Diffusers documentation

Load different Stable Diffusion formats

You are viewing v0.18.2 version. A newer version v0.31.0 is available.
Hugging Face's logo
Join the Hugging Face community

and get access to the augmented documentation experience

to get started

Load different Stable Diffusion formats

Stable Diffusion models are available in different formats depending on the framework they’re trained and saved with, and where you download them from. Converting these formats for use in 🤗 Diffusers allows you to use all the features supported by the library, such as using different schedulers for inference, building your custom pipeline, and a variety of techniques and methods for optimizing inference speed.

We highly recommend using the .safetensors format because it is more secure than traditional pickled files which are vulnerable and can be exploited to execute any code on your machine (learn more in the Load safetensors guide).

This guide will show you how to convert other Stable Diffusion formats to be compatible with 🤗 Diffusers.

PyTorch .ckpt

The checkpoint - or .ckpt - format is commonly used to store and save models. The .ckpt file contains the entire model and is typically several GBs in size. While you can load and use a .ckpt file directly with the from_single_file() method, it is generally better to convert the .ckpt file to 🤗 Diffusers so both formats are available.

There are two options for converting a .ckpt file; use a Space to convert the checkpoint or convert the .ckpt file with a script.

Convert with a Space

The easiest and most convenient way to convert a .ckpt file is to use the SD to Diffusers Space. You can follow the instructions on the Space to convert the .ckpt file.
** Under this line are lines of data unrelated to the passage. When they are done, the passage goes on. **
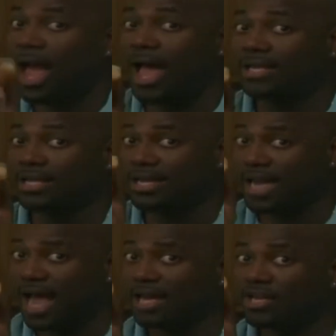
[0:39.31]
I did
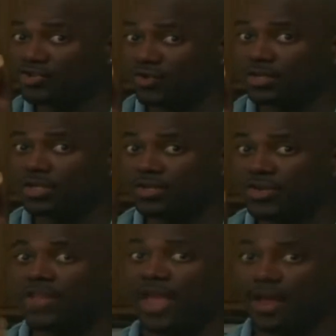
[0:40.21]
not instruct her to
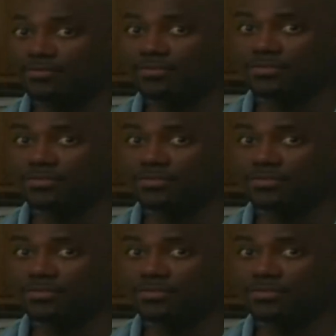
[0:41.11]
say that.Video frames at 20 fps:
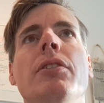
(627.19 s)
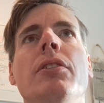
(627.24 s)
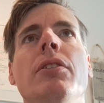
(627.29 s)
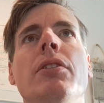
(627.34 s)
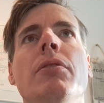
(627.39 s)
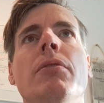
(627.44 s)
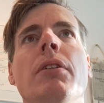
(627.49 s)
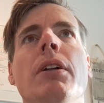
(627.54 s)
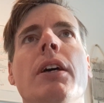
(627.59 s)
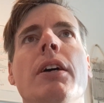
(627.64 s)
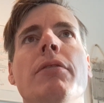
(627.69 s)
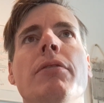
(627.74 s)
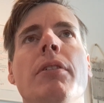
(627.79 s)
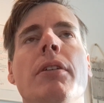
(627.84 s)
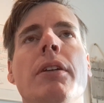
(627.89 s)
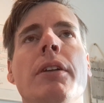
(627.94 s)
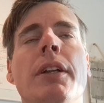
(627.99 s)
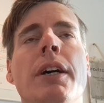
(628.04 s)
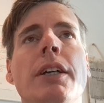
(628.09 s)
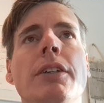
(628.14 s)
you will have a
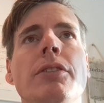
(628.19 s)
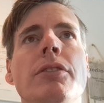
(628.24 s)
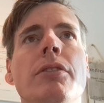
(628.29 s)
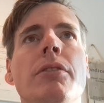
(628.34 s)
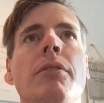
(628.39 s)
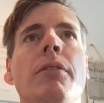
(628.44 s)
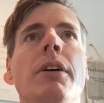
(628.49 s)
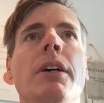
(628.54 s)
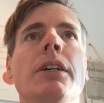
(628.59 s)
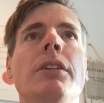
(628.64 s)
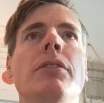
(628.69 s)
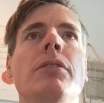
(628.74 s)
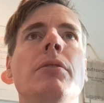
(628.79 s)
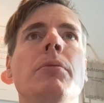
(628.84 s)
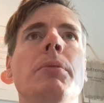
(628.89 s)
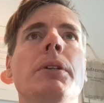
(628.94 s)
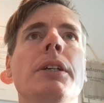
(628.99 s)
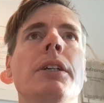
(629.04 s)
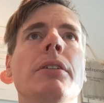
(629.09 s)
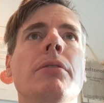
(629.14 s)
nicer ride to
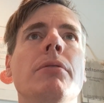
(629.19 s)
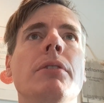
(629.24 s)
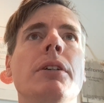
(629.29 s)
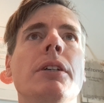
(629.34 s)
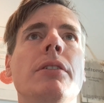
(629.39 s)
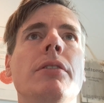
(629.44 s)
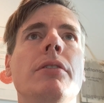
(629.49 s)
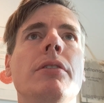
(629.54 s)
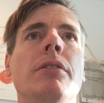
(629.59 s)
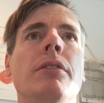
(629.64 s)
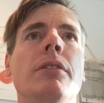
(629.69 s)
begin with,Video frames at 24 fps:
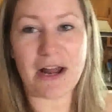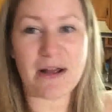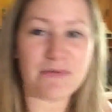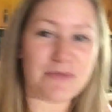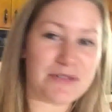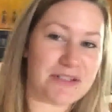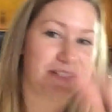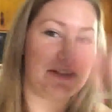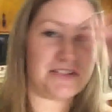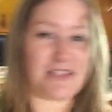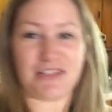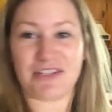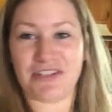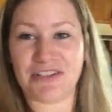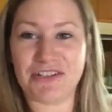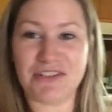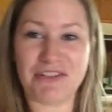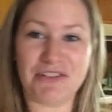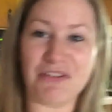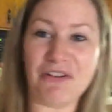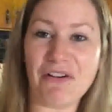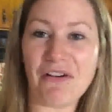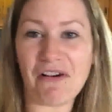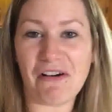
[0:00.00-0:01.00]
I was the
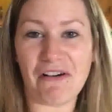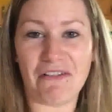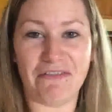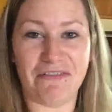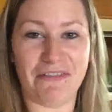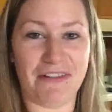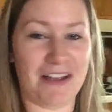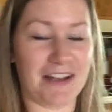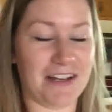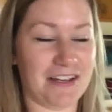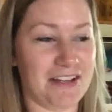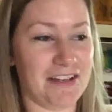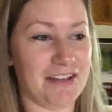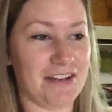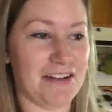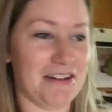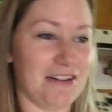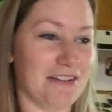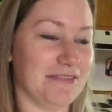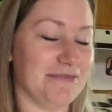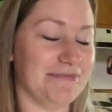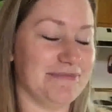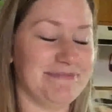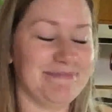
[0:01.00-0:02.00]
stuff, like, you
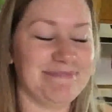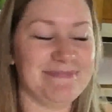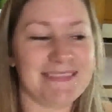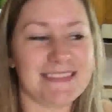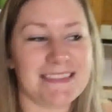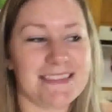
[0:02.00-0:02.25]
know,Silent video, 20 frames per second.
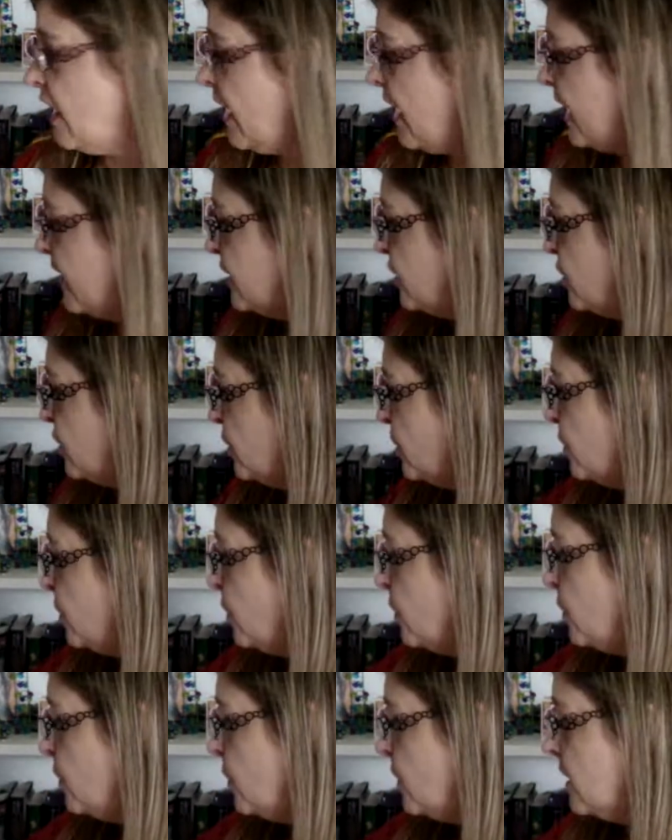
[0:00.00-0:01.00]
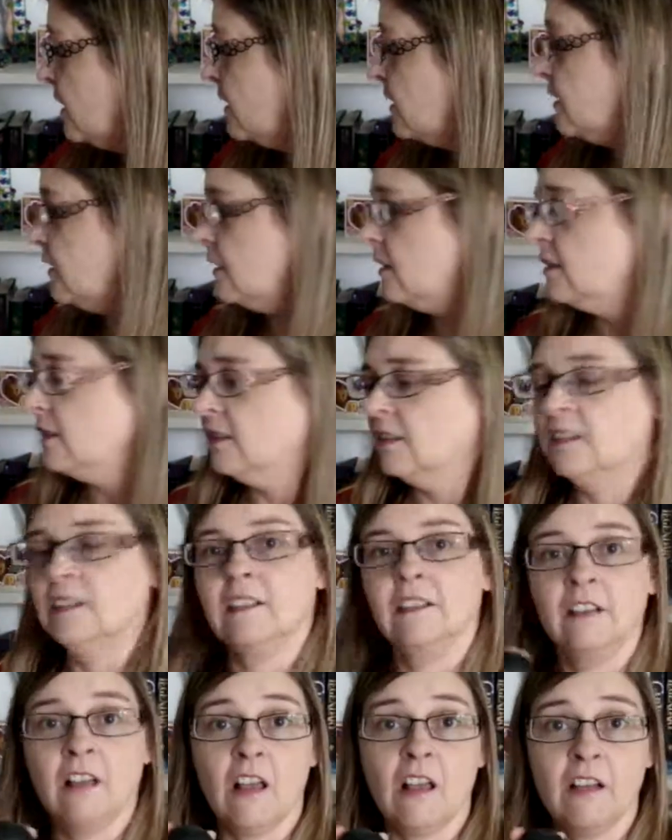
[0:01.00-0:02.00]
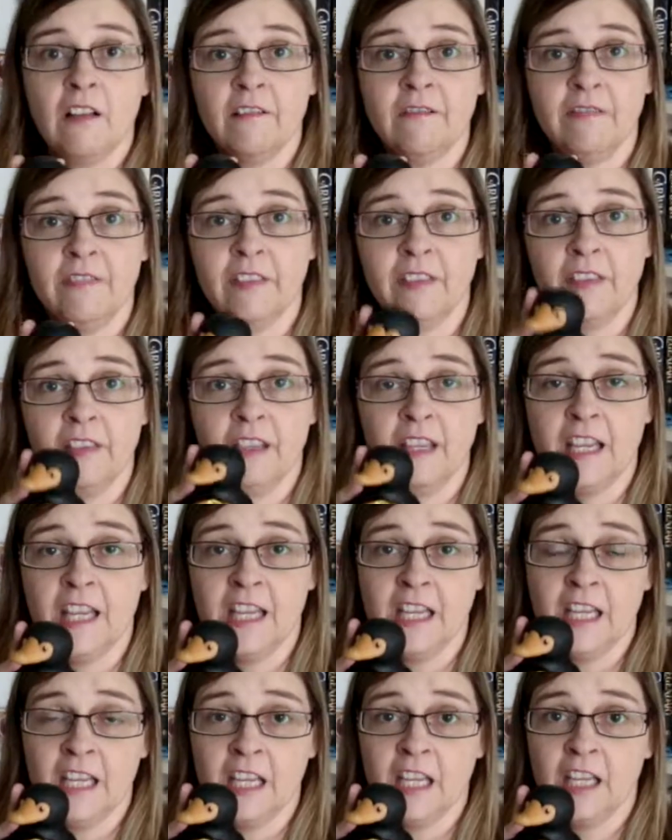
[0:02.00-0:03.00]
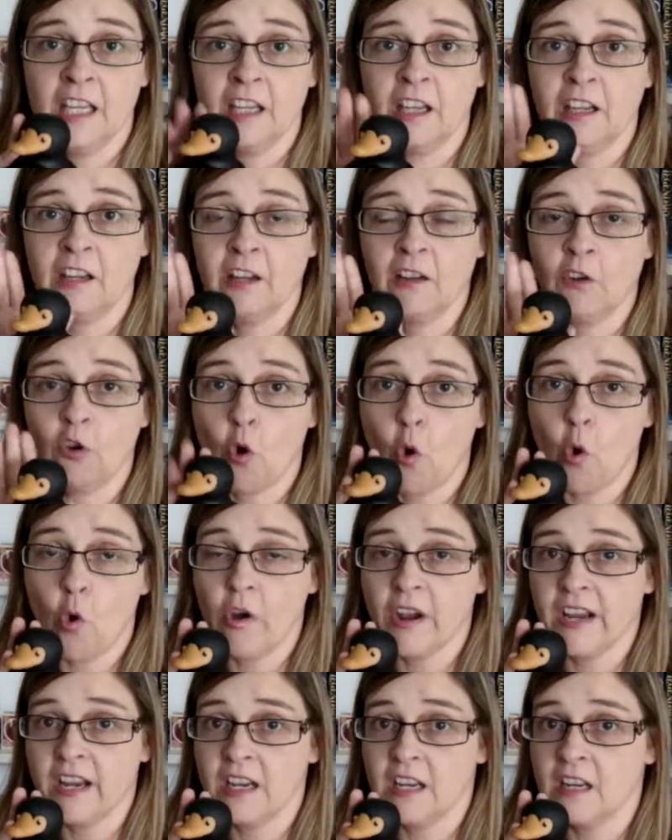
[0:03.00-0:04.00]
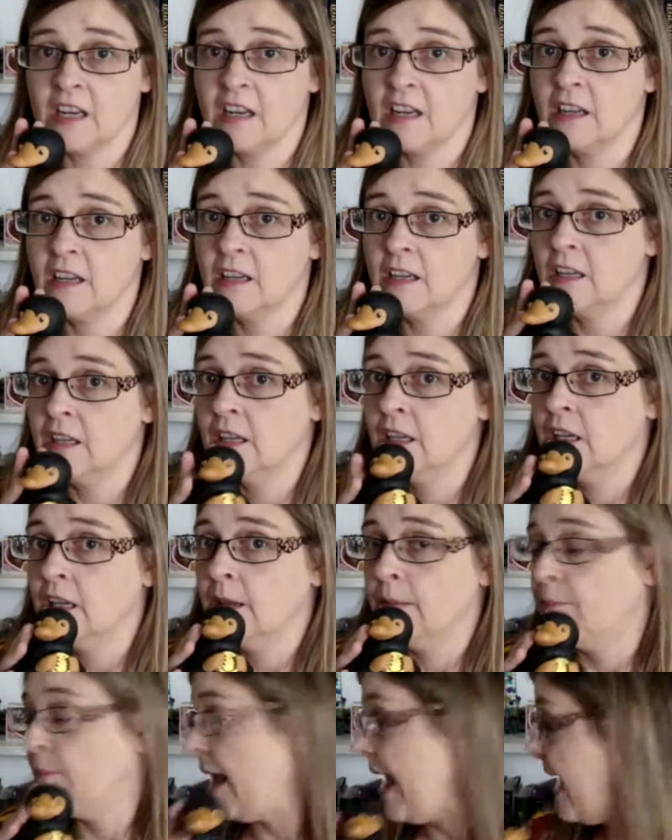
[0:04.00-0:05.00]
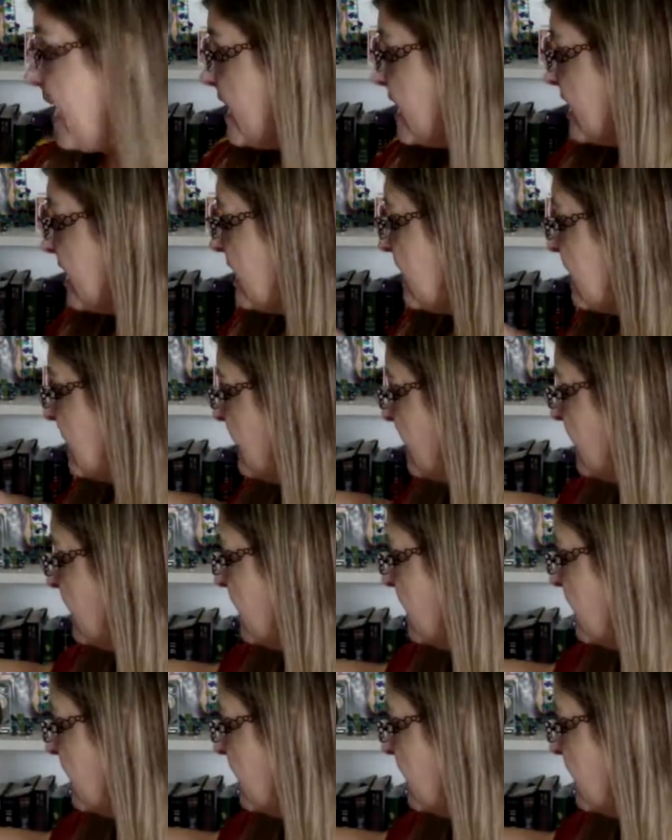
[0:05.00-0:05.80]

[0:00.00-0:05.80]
I do love the coin bank.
This approach works well for basic models, but it may struggle with more customized models. You’ll know the Space failed if it returns an empty pull request or error. In this case, you can try converting the .ckpt file with a script.

Convert with a script

🤗 Diffusers provides a conversion script for converting .ckpt files. This approach is more reliable than the Space above.

Before you start, make sure you have a local clone of 🤗 Diffusers to run the script and log in to your Hugging Face account so you can open pull requests and push your converted model to the Hub.

huggingface-cli login

To use the script:

  1. Git clone the repository containing the .ckpt file you want to convert. For this example, let’s convert this TemporalNet .ckpt file:
git lfs install
git clone https://huggingface.co/CiaraRowles/TemporalNet
  1. Open a pull request on the repository where you’re converting the checkpoint from:
cd TemporalNet && git fetch origin refs/pr/13:pr/13
git checkout pr/13
  1. There are several input arguments to configure in the conversion script, but the most important ones are:

    • checkpoint_path: the path to the .ckpt file to convert.

    • original_config_file: a YAML file defining the configuration of the original architecture. If you can’t find this file, try searching for the YAML file in the GitHub repository where you found the .ckpt file.

    • dump_path: the path to the converted model.

      For example, you can take the cldm_v15.yaml file from the ControlNet repository because the TemporalNet model is a Stable Diffusion v1.5 and ControlNet model.

  2. Now you can run the script to convert the .ckpt file:

python ../diffusers/scripts/convert_original_stable_diffusion_to_diffusers.py --checkpoint_path temporalnetv3.ckpt --original_config_file cldm_v15.yaml --dump_path ./ --controlnet
  1. Once the conversion is done, upload your converted model and test out the resulting pull request!
git push origin pr/13:refs/pr/13

Keras .pb or .h5

🧪 This is an experimental feature. Only Stable Diffusion v1 checkpoints are supported by the Convert KerasCV Space at the moment.

KerasCV supports training for Stable Diffusion v1 and v2. However, it offers limited support for experimenting with Stable Diffusion models for inference and deployment whereas 🤗 Diffusers has a more complete set of features for this purpose, such as different noise schedulers, flash attention, and other optimization techniques.

The Convert KerasCV Space converts .pb or .h5 files to PyTorch, and then wraps them in a StableDiffusionPipeline so it is ready for inference. The converted checkpoint is stored in a repository on the Hugging Face Hub.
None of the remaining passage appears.